Trash DNA? !hsart taht ton s\'tI
Researchers from the Institute of Biochemistry and Biophysics PAS have, for example, explained the function of the non-coding part of the DOG1 gene. In the genome of bacteria over 90% nucleotides in DNA encode proteins. And in people only ... 2 percent. It is unclear why DNA in complex organisms is so long. Why do we need all these nucleotides that do not make proteins? Dr. Świeżewski\'s team\'s research sheds some light on the functions of such "junk" DNA fragments.
Dr. Świeżewski explained how DNA is processed. An enzyme - polymerase - is attached to DNA. And at some point it encounters a promoter. And that means that there is a message written for the enzyme in the genome: "HEY! START MAKING RNA!". And then the DNA polymerase begins to weave RNA (no proteins are produced without RNA).
Sense of antisense
DOG1 gene has a promoter in front and back. This is comparable to the situation when in the DNA at the end we find: "ANR GNIKAM TRATS !YEH". It seems to be a mistake. Until we read these characters backwards. A polymerase that is moving along the DNA strand in the opposite direction will understand this message. It will treat it as a gene promoter and make second RNA from the same gene, going backwards. That is the case with the DOG1 gene. Two strands of RNA are formed: sense RNA and antisense RNA.
In the case of the DOG1 gene only sense RNA encodes the protein. The antisense RNA does not. "And since that RNA does not encode the protein, it may seem to be junk. But we\'ve found that antisense transcription regulates an important biological phenomenon" - said Dr Świeżewski. He explained that removing the antisense non-coding RNA from the cells results in a very strong resting time of the seeds. And that means that in spite of great conditions seeds do not enter the germination phase for a long time.
"We found that in this case the antisense is a regulator of sense RNA" - concluded the researcher. It is one of the first studies in the world that have shown that RNA "woven backwards" functions in the body. Earlier it was only a theory.

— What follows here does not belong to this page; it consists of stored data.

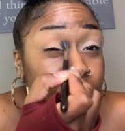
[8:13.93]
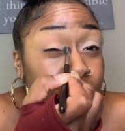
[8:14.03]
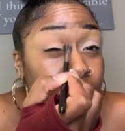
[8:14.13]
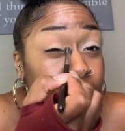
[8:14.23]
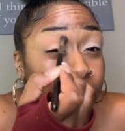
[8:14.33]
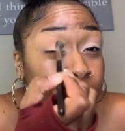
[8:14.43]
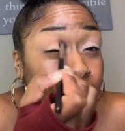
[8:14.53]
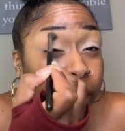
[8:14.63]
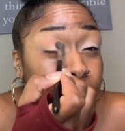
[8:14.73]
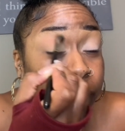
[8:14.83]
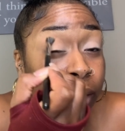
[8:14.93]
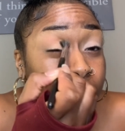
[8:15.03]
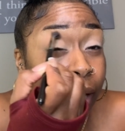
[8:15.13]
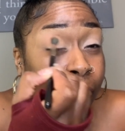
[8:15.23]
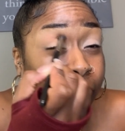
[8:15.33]
And I'm not going to put a
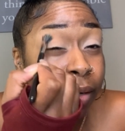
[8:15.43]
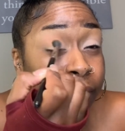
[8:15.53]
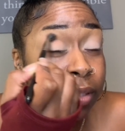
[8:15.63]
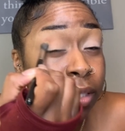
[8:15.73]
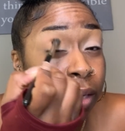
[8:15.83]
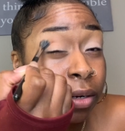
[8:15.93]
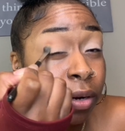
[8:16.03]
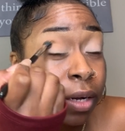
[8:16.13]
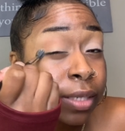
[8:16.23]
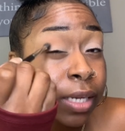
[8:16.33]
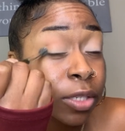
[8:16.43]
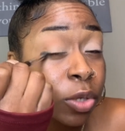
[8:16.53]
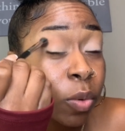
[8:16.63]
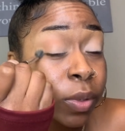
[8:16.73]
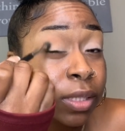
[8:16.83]
lot of this color on because I
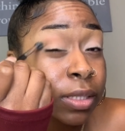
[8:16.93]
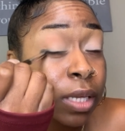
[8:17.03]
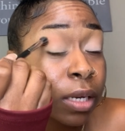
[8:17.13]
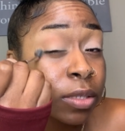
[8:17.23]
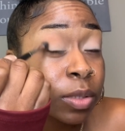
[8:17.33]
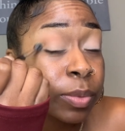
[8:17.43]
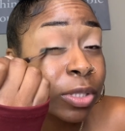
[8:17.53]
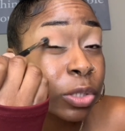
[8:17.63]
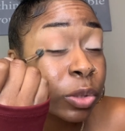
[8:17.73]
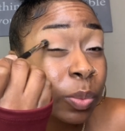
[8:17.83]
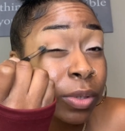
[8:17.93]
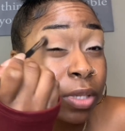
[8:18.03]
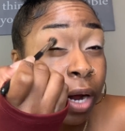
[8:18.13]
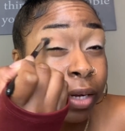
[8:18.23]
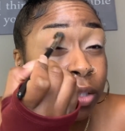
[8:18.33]
don't want this color to be super
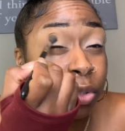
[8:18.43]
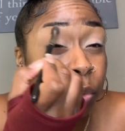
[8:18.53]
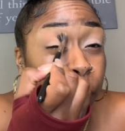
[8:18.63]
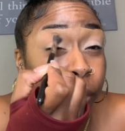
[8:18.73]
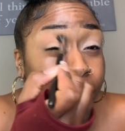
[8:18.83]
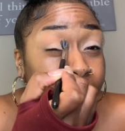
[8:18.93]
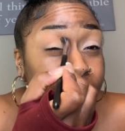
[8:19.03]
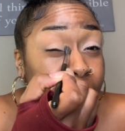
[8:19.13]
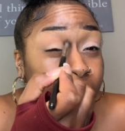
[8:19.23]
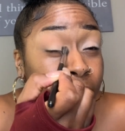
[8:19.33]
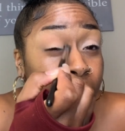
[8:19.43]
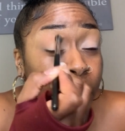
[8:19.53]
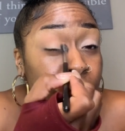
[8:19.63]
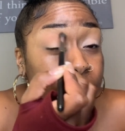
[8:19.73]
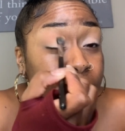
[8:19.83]
dark and super heavy,
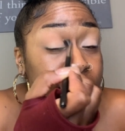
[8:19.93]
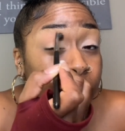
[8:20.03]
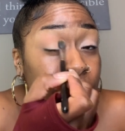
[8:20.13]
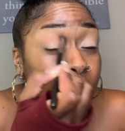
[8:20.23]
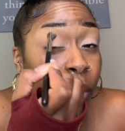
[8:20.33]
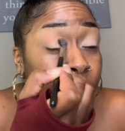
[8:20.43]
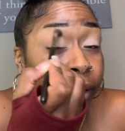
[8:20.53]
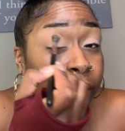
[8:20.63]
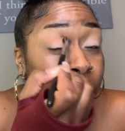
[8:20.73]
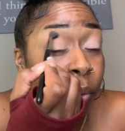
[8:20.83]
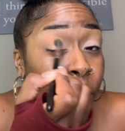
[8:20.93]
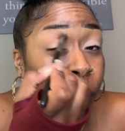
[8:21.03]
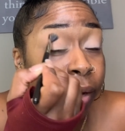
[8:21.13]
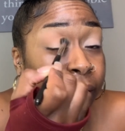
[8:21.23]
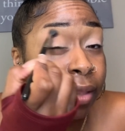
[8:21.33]
because I'm going to go in
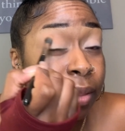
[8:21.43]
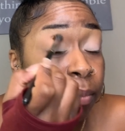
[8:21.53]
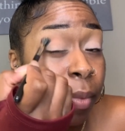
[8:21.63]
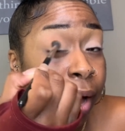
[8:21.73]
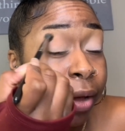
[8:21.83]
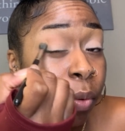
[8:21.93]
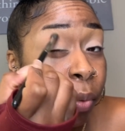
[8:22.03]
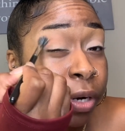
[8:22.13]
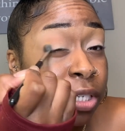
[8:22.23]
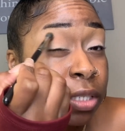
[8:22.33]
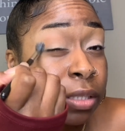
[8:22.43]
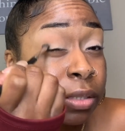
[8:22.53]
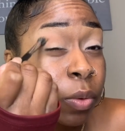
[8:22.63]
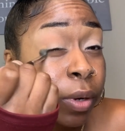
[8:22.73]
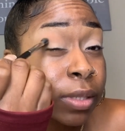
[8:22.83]
with my oranges
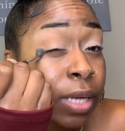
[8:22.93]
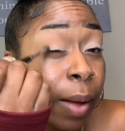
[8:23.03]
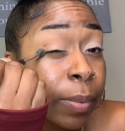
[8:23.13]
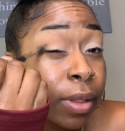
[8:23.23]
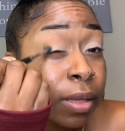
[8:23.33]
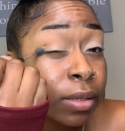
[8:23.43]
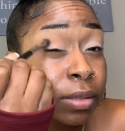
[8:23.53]
on top of this.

"In subsequent studies we have shown that this phenomenon is more universal. There are more genes, in the case of which the >>tail wails a dog<<, in which an antisense transcript is generated from the other end of the gene and that transcript regulates the activity of the gene" - said Dr. Świeżewski.
By studying a model plant - Arabidopsis - biologists have already discovered about 1800 genes that are transcribed in two directions, and the antisense transcript has a function. "We only show the scale of this phenomenon. There are very, very many such genes" - said Dr Świeżewski.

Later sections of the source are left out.